→ **Work instructions**
An exact restatement of the data below, with the pictures removed, is the required answer.

= Beginning of Section =

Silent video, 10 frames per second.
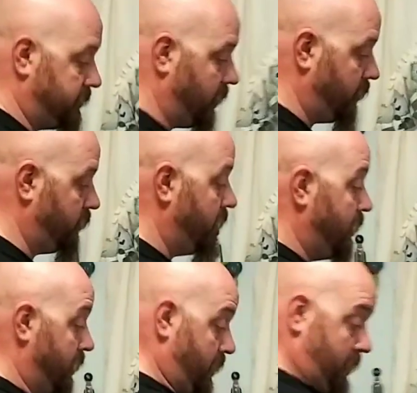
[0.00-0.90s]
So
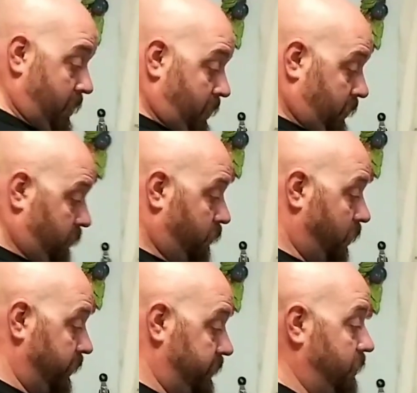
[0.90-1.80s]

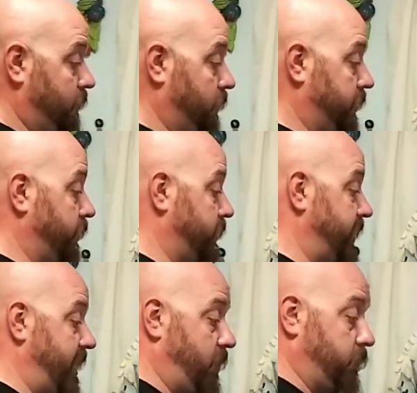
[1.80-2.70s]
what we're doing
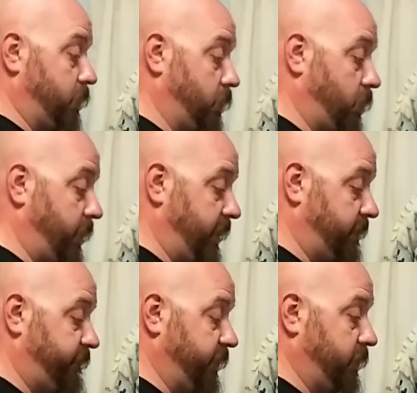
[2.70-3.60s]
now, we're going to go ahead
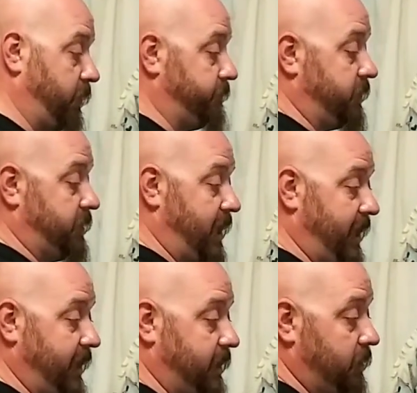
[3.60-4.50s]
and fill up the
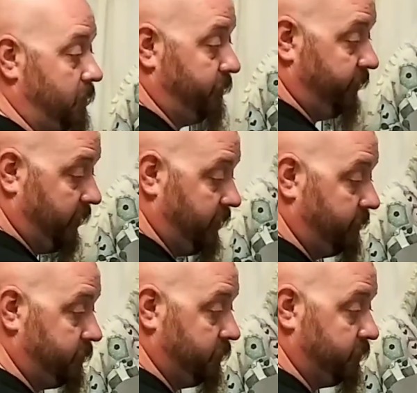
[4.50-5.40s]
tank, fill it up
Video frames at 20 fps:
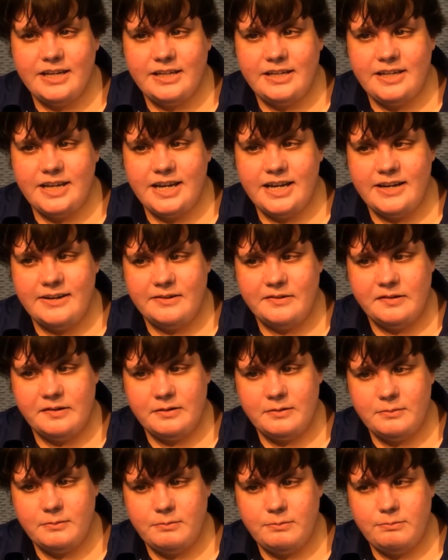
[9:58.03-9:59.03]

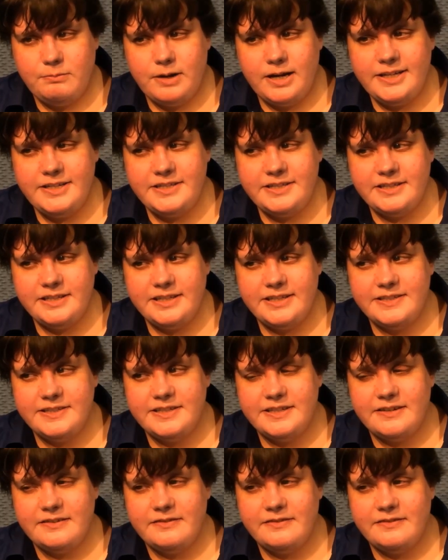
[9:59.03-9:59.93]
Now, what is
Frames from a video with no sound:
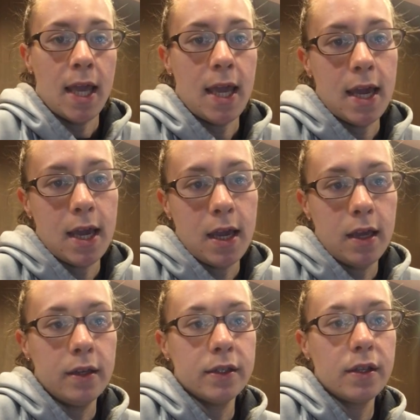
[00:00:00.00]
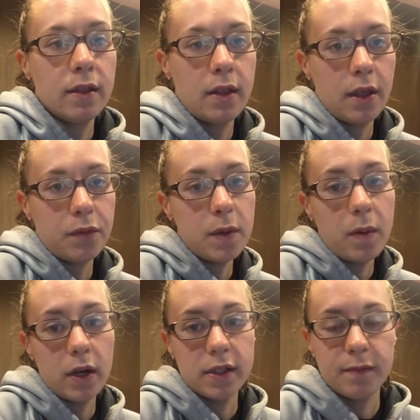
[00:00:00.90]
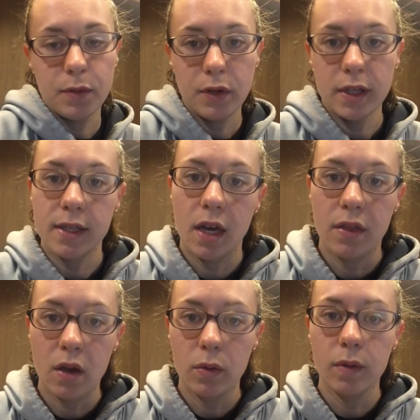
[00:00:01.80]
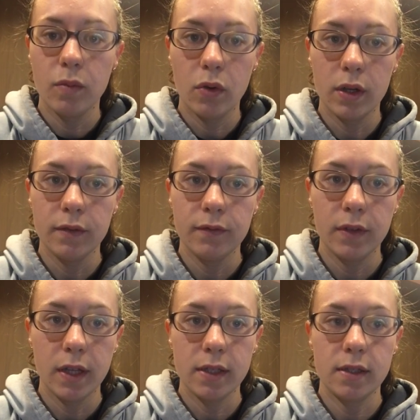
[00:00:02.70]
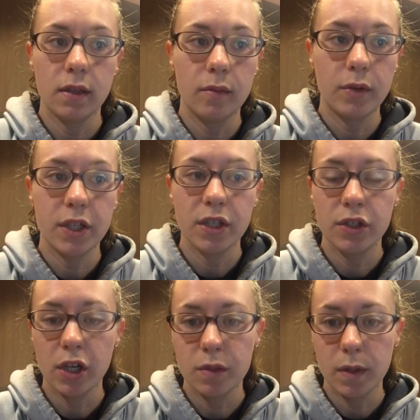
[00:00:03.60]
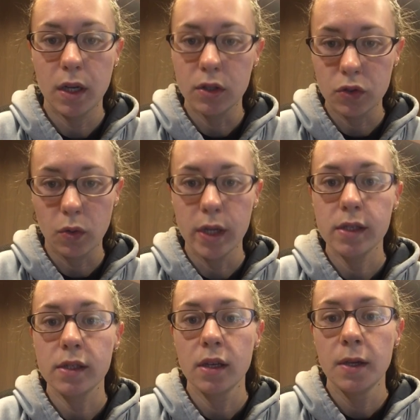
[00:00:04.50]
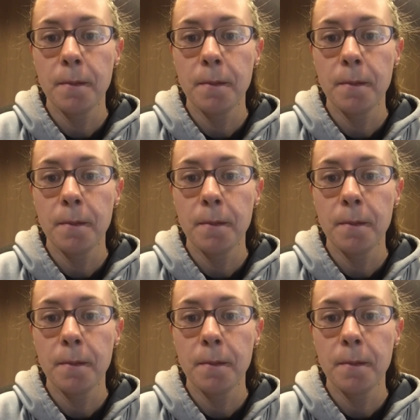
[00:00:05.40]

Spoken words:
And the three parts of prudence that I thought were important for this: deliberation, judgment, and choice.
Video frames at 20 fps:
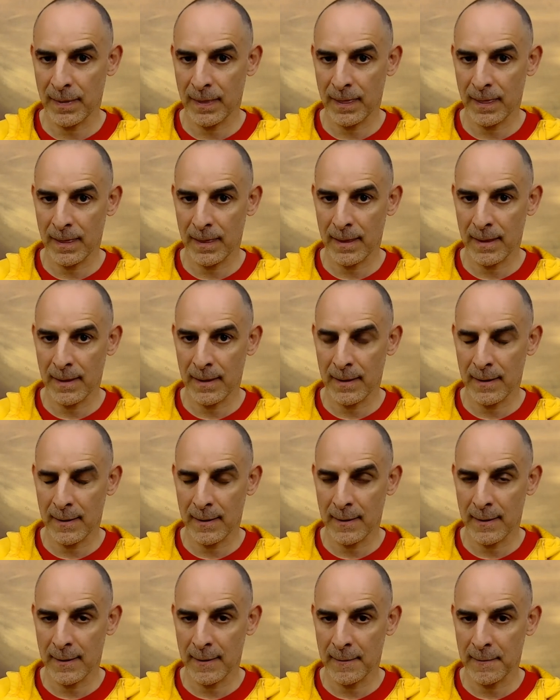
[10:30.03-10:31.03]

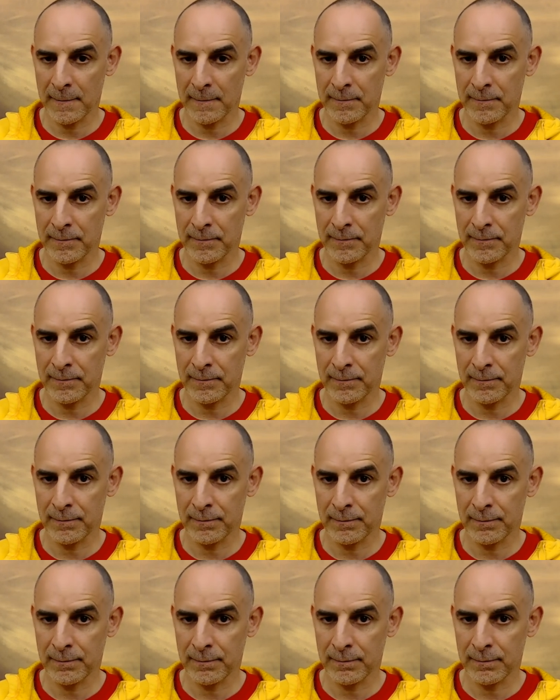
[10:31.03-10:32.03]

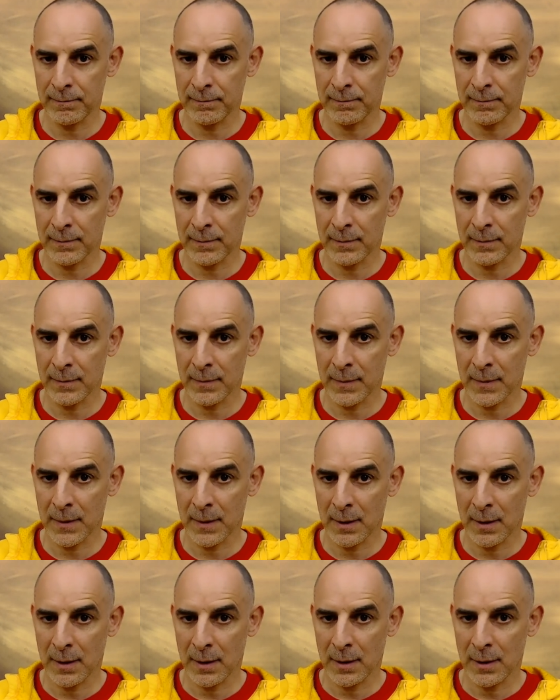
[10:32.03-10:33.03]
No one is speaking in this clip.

= End of Section =

→ **Response area**
Silent video, 10 frames per second.
[0.00-0.90s]
So
[0.90-1.80s]

[1.80-2.70s]
what we're doing
[2.70-3.60s]
now, we're going to go ahead
[3.60-4.50s]
and fill up the
[4.50-5.40s]
tank, fill it up
Video frames at 20 fps:
[9:58.03-9:59.03]

[9:59.03-9:59.93]
Now, what is
Frames from a video with no sound:
[00:00:00.00]
[00:00:00.90]
[00:00:01.80]
[00:00:02.70]
[00:00:03.60]
[00:00:04.50]
[00:00:05.40]

Spoken words:
And the three parts of prudence that I thought were important for this: deliberation, judgment, and choice.
Video frames at 20 fps:
[10:30.03-10:31.03]

[10:31.03-10:32.03]

[10:32.03-10:33.03]
No one is speaking in this clip.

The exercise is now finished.